Tis the season to get long oil as the five years upward price trajectory between mid-March and April has been solid for at least the last five years. For oil bulls, this is the most wonderful time of the year. This comes as the Energy Information Administration shocked markets with big product draws as bears hang onto the fact that U.S. oil production is rising and the one-week shock build in crude oil supply. The EIA reported that Crude inventory rose by a whopping 5.022 million barrels but that paled by comparison to the 6.271 million barrels drop in RBOB gasoline supply and a massive 4.360 million barrels drop in distillates supply. Crude production rose by 12,000 barrels to 10.381 million barrels of oil a day.

Yet, it should become very clear that U.S. oil production is not keeping pace with near record demand growth as global oil production decline rates. Petroleum could be near the most significant low since Mid-June of last year as crude oil and crude products will be tight as we kick off what I predict will be a record summer demand season.
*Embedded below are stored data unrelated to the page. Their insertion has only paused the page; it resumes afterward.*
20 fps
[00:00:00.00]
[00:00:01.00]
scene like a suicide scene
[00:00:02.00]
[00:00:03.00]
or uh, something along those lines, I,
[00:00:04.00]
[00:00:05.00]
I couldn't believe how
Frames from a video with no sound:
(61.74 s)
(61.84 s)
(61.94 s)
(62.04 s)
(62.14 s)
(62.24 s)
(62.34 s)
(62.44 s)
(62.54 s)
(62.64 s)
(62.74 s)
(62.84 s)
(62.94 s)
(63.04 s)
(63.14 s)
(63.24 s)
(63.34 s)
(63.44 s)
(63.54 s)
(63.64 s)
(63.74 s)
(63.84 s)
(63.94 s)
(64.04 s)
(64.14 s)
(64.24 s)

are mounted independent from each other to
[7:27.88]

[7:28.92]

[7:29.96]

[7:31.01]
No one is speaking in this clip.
The seasonality in the last five years are very strong and while past performance is no guarantee of future results, this year should be no different, in fact, we should outperform if you look at overall supply versus demand.
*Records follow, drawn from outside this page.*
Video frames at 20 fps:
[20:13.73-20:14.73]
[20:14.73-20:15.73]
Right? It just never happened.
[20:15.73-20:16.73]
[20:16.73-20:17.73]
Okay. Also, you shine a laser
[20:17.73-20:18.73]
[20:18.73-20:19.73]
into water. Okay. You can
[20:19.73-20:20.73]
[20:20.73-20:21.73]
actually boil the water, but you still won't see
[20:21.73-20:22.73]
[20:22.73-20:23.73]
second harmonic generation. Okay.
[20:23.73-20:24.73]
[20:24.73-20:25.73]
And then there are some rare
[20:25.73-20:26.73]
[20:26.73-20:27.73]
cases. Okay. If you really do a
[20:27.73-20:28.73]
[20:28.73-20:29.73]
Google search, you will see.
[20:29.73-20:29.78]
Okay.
Short term traders could not make heads or tails of yesterday’s very bullish Energy Information Administration supply report. We saw oil get flipped between being higher or lower on the day at least 9 times. Yet, what was stunning was that despite a big surprise jump in refinery runs, back to above 90% capacity, oil products like gasoline and distillate plunged. Yes, we had a big build in crude supply, much bigger than the API reported, yet based on demand and the counter-seasonal draws that we have seen in recent weeks that should be welcomed.

Even another increase in U.S. oil production will not offset the torrent of global oil demand growth and the fact that despite the rise in U.S. output, globally production is still falling. Not only did OPEC see its production fall because of a drop in Saudi production, not to mention the Venezuelan production crash, the lack of investment is leading to a global production decline rate of about 4%.